峻厳な自然と、厳重な警備の下、刀を奪われた津和野藩士たちは、それでも自由を求め、地下に穴を掘るという奇策で、脱出を計画するのですが――
と、タイトルの時点でおわかりかと思いますが、本作は、ジョン・スタージェスの名作「大脱走」のオマージュとして執筆された作品であります。
事実、脱出不可能と思われる場に収容された男たちの必死の脱走劇という骨格はもちろんのこと、脱出手段が地下にトンネルを掘る点、その作業音の擬装のために合唱する点など、本作には、様々な部分に「大脱走」を踏まえたシチュエーションを見ることができます。
もちろん、元ネタそのままでなく、如何に時代小説として換骨奪胎するか、というのも見所の一つですが(トンネル掘りを指揮する者の身分など、思わず納得)、しかし、この作品が、単に「大脱走」を幕末に移し替えただけのものではないことは、言うまでもないでしょう。
本作を「大脱走」と明確に分かつもの。
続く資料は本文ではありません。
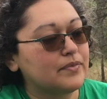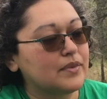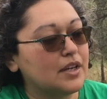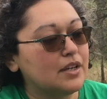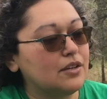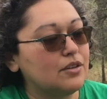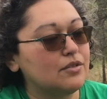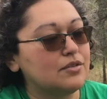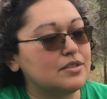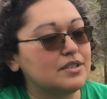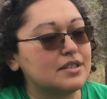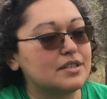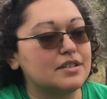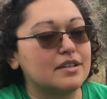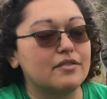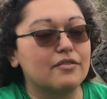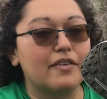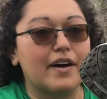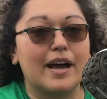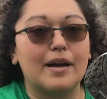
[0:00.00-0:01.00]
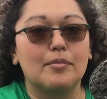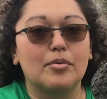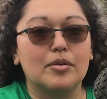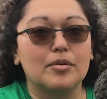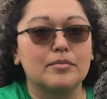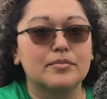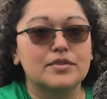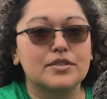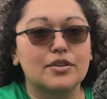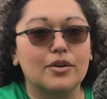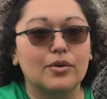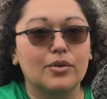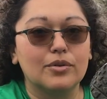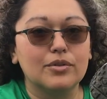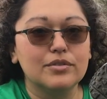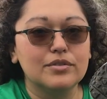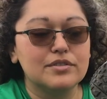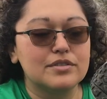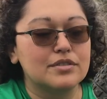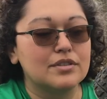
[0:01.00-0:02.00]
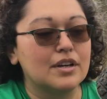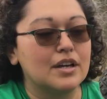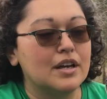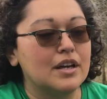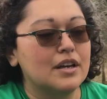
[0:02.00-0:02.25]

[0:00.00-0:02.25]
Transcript: It uses the Vibram soles.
それは、そもそも彼らが捕らわれることとなった理由、脱出しようという理由にあります。
実は井伊直弼は不遇だった青年時代の想い人の娘である美雪に一方的に懸想、側室に迎えようとしたのですが、姫がこれを拒絶。長野主膳の入れ知恵で暴走した直弼は、それならばと藩士の命を盾に姫を翻意させるため、彼らを捕らえたのであります。
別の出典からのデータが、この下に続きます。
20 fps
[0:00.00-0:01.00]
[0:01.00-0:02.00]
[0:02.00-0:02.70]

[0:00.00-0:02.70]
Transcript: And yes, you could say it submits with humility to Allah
ここで、彼らが脱走する理由は、単に自分たちが自由になるというためだけのものではなくなります。
主家の姫君を――ここで姫と設定することで、武士道精神のみならず騎士道精神的なものもも感じさせるのが心憎い――権力者の暴戻から救い出すためにも、彼らは脱走しなくてはならないのです。
いわば、自分のみならず、尊敬するもの、守るべきもの、己より弱きもの――そうした存在の、尊厳を守るための試みなのであります。
彼らのその想いとそれを実現するための行動は、舞台となる幕末という時代にある程度規定されるものではあります。しかしながら、それ以上に、現代の我々の胸にも当然のこととして理解できる、現代に通じるものとなっているのです。
まさにこの点で、本作は「大脱走」と明確に異なる、そして本作ならではの魅力を獲得していると言えるでしょう。
ラストのどんでん返しはいささか乱暴ではありますし、結末も大甘ではあります。
しかしそれでも私が本作を大いに愛するのは、まさにこの、痛快な時代エンターテイメントを描きつつも、その中に、人間として決して忘れてはならないものを忍ばせてみせる、その点にあるのです。